» **What you will do**: Repeat all of the data word for word so that only the pictures are missing from the copy.

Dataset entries
=== Section Start ===
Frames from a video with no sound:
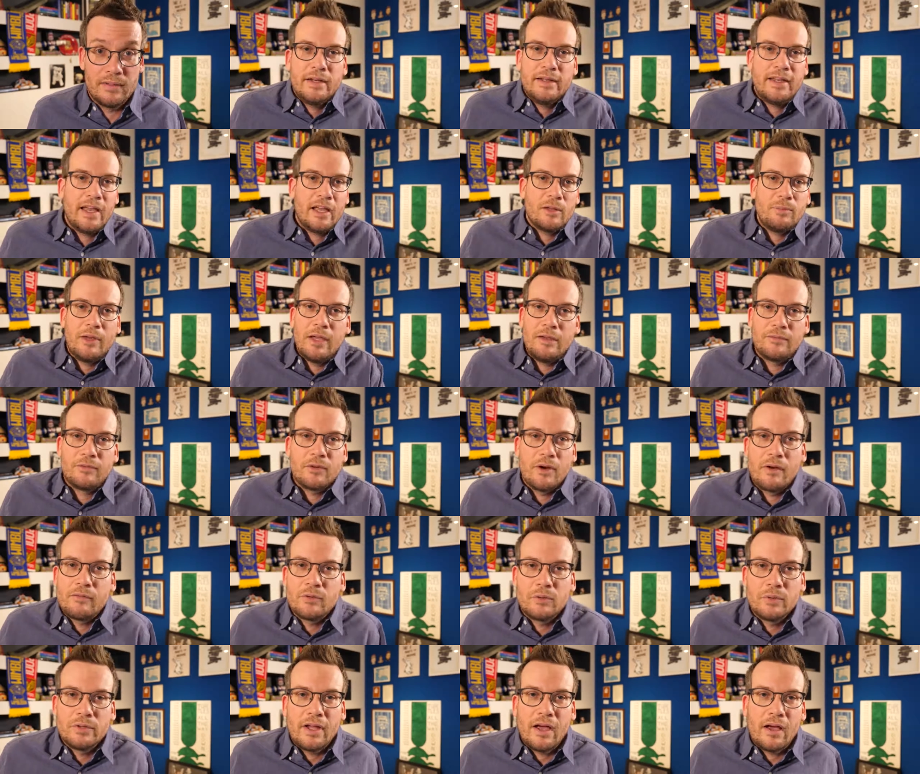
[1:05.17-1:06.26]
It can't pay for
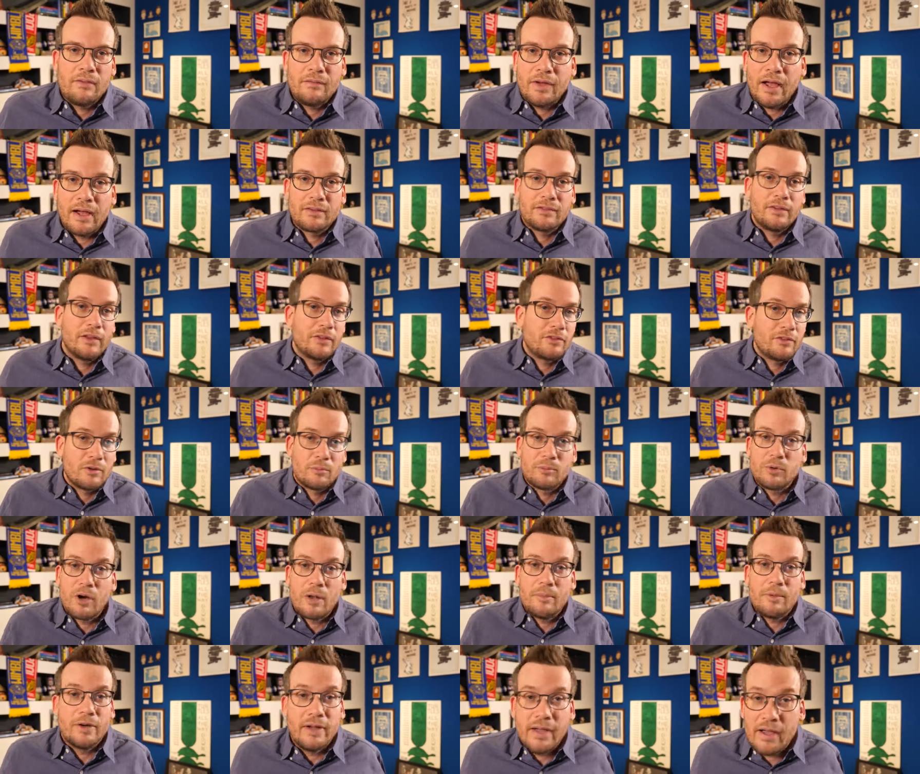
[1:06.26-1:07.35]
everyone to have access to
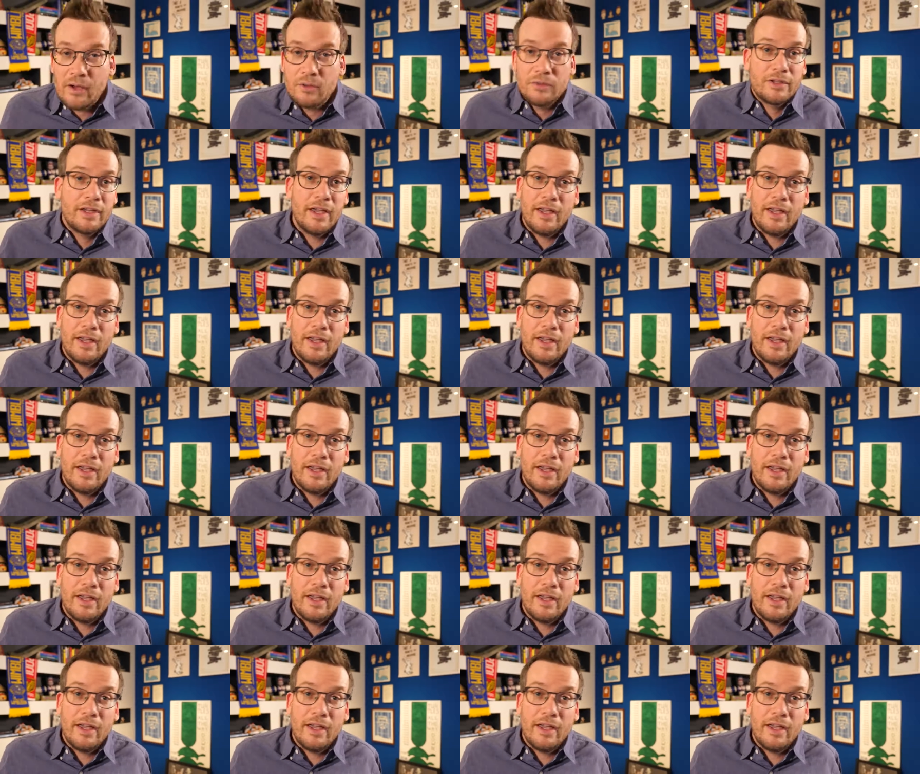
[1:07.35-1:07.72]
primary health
=== Section End ===
» **Response area**:
Frames from a video with no sound:
[1:05.17-1:06.26]
It can't pay for
[1:06.26-1:07.35]
everyone to have access to
[1:07.35-1:07.72]
primary health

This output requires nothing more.